-- Opening Marker --

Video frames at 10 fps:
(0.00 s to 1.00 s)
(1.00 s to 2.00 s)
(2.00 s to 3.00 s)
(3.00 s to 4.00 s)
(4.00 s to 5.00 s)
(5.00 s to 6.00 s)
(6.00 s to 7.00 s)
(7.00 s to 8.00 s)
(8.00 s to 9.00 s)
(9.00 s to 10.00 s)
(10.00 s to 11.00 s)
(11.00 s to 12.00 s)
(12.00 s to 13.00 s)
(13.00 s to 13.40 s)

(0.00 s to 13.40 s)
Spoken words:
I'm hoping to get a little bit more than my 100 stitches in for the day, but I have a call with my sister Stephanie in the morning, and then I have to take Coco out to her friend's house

-- Closing Marker --
-- Opening Marker --

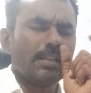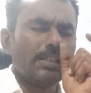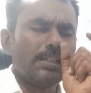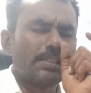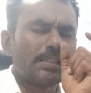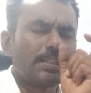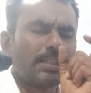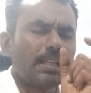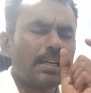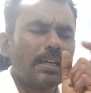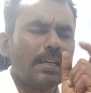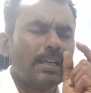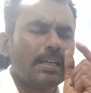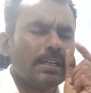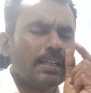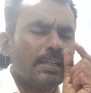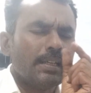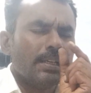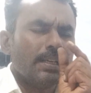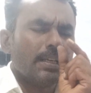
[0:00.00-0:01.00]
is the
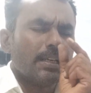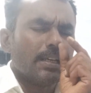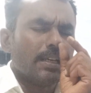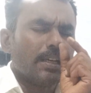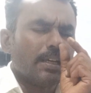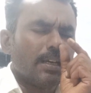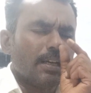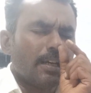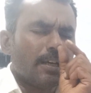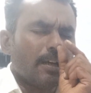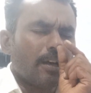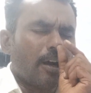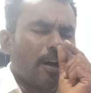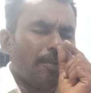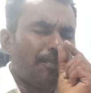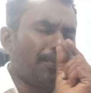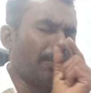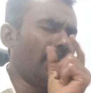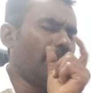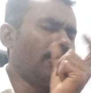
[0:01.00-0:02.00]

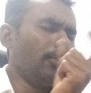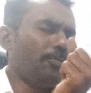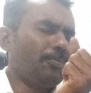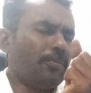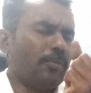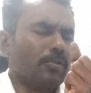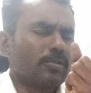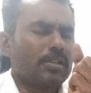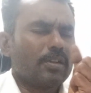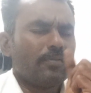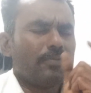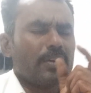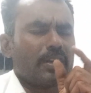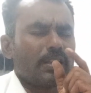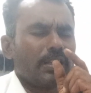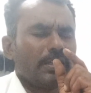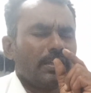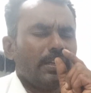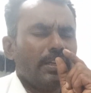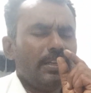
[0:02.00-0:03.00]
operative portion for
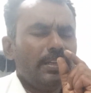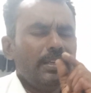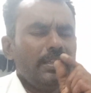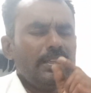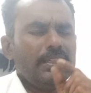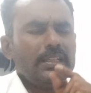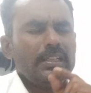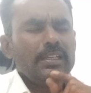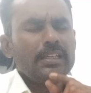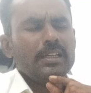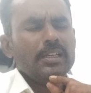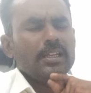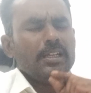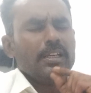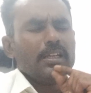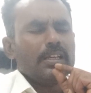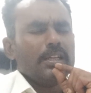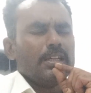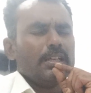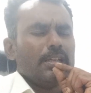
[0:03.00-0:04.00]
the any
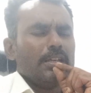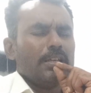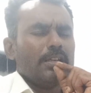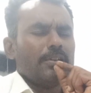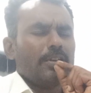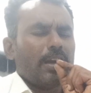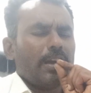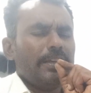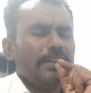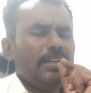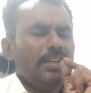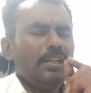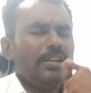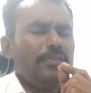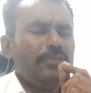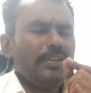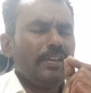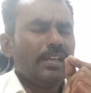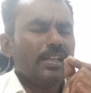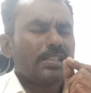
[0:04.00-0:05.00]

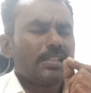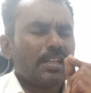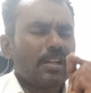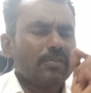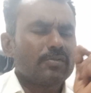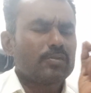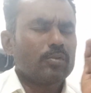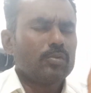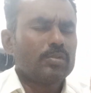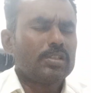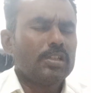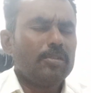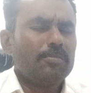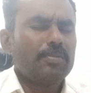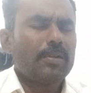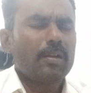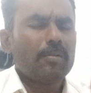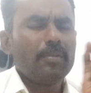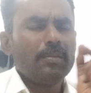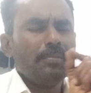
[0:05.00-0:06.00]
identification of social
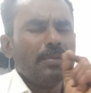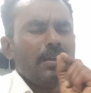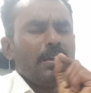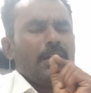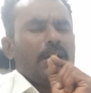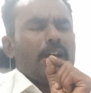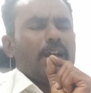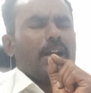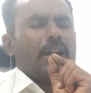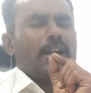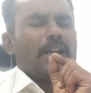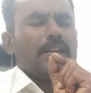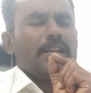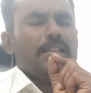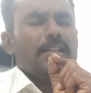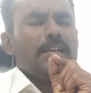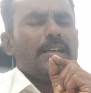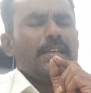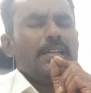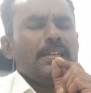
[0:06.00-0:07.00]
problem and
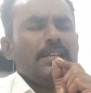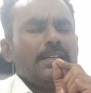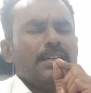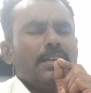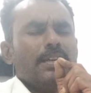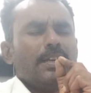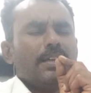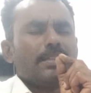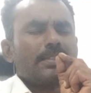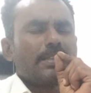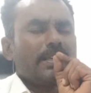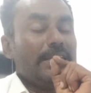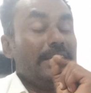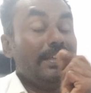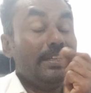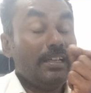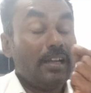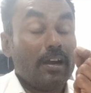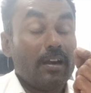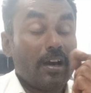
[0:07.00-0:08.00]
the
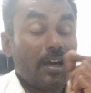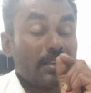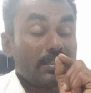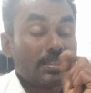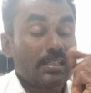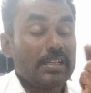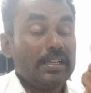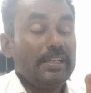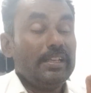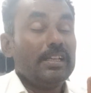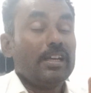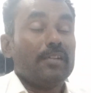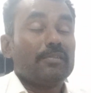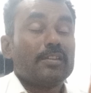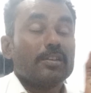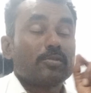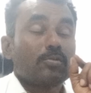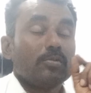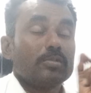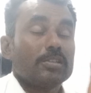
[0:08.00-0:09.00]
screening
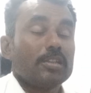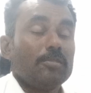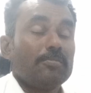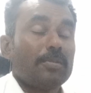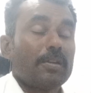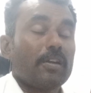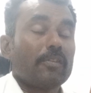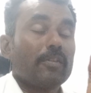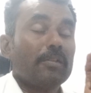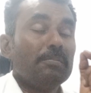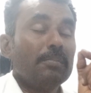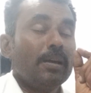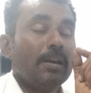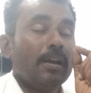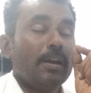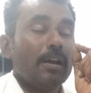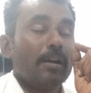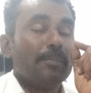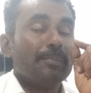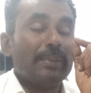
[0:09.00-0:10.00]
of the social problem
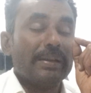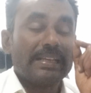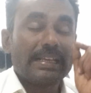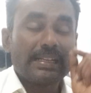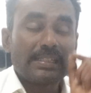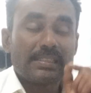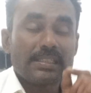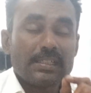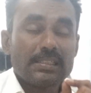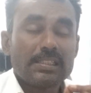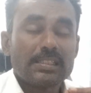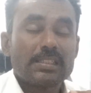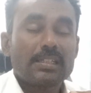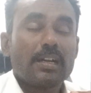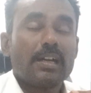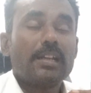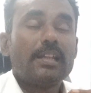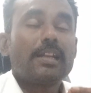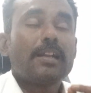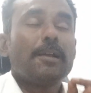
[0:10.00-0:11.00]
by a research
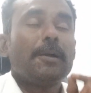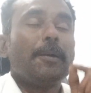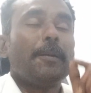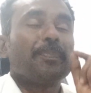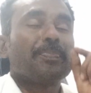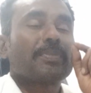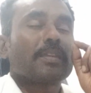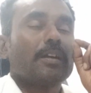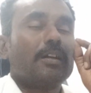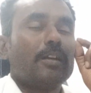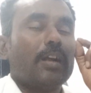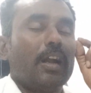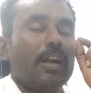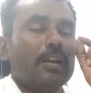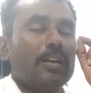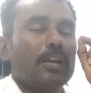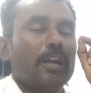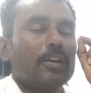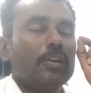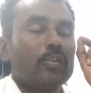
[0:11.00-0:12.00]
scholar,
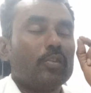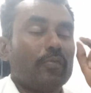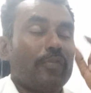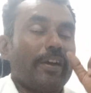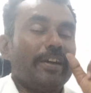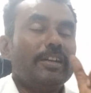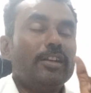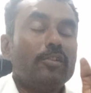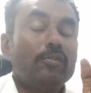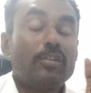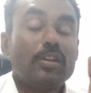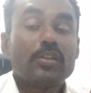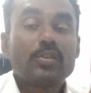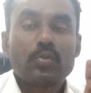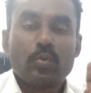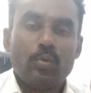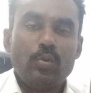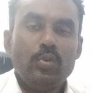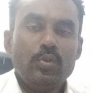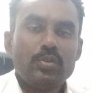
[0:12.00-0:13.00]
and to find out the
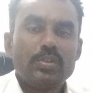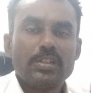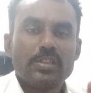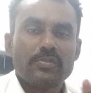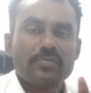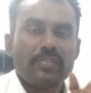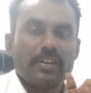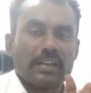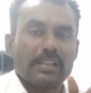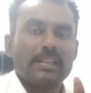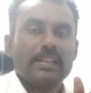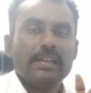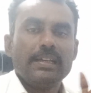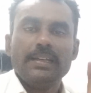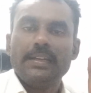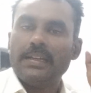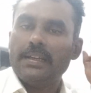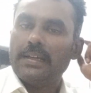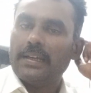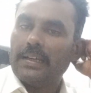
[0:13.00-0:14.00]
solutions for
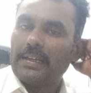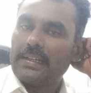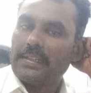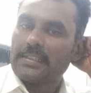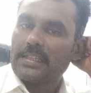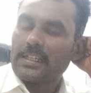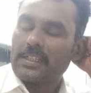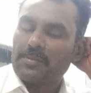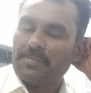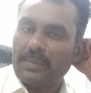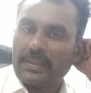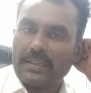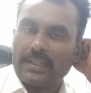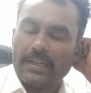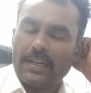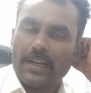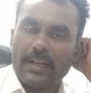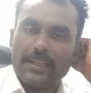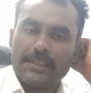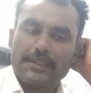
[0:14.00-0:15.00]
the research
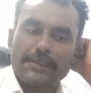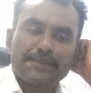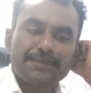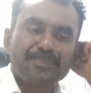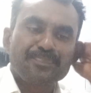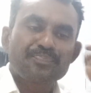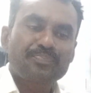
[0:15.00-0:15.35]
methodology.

-- Closing Marker --
-- Opening Marker --

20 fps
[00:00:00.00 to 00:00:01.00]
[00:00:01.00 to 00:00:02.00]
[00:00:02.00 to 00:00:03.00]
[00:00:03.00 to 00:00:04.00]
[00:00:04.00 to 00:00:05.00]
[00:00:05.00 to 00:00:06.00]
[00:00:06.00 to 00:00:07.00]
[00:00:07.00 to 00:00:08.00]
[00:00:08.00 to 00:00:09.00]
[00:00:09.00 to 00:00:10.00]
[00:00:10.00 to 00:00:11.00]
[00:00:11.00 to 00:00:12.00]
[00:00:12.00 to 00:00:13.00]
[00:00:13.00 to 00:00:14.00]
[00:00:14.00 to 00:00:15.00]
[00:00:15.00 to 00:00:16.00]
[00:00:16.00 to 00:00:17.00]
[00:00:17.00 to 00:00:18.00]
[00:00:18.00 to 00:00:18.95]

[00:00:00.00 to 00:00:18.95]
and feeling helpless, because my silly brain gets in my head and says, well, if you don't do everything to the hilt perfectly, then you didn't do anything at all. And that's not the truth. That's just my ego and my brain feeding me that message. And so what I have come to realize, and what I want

-- Closing Marker --

Task description: Using the listing above, copy exactly the line that contains "Video frames at", the line that contains "(0.00 s to 13.40 s)", and each line that falls between them.

Output for this task:
Video frames at 10 fps:
(0.00 s to 1.00 s)
(1.00 s to 2.00 s)
(2.00 s to 3.00 s)
(3.00 s to 4.00 s)
(4.00 s to 5.00 s)
(5.00 s to 6.00 s)
(6.00 s to 7.00 s)
(7.00 s to 8.00 s)
(8.00 s to 9.00 s)
(9.00 s to 10.00 s)
(10.00 s to 11.00 s)
(11.00 s to 12.00 s)
(12.00 s to 13.00 s)
(13.00 s to 13.40 s)

(0.00 s to 13.40 s)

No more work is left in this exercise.